* Problem to solve
Print the data verbatim. Leave every image out.

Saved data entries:
# # #

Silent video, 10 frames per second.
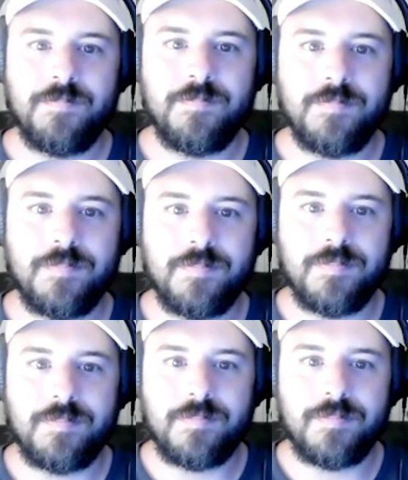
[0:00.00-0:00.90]

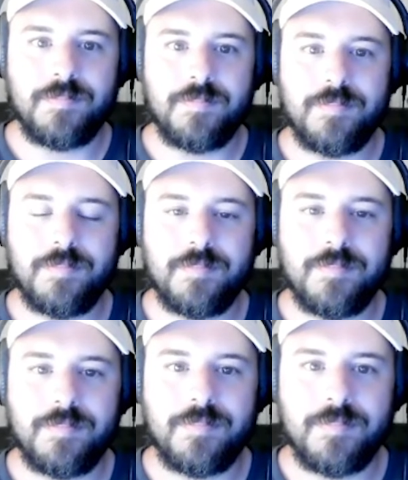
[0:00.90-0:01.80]

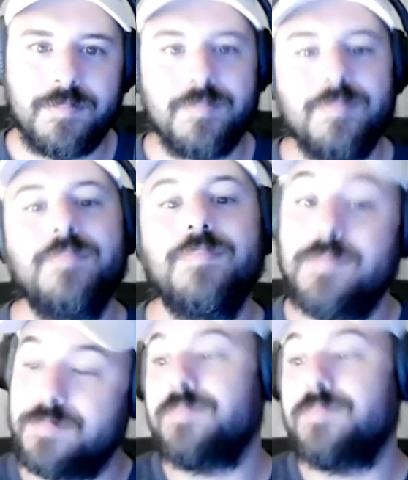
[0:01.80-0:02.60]
No words are spoken by the person on screen.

# # #

* Problem solution
Silent video, 10 frames per second.
[0:00.00-0:00.90]

[0:00.90-0:01.80]

[0:01.80-0:02.60]
No words are spoken by the person on screen.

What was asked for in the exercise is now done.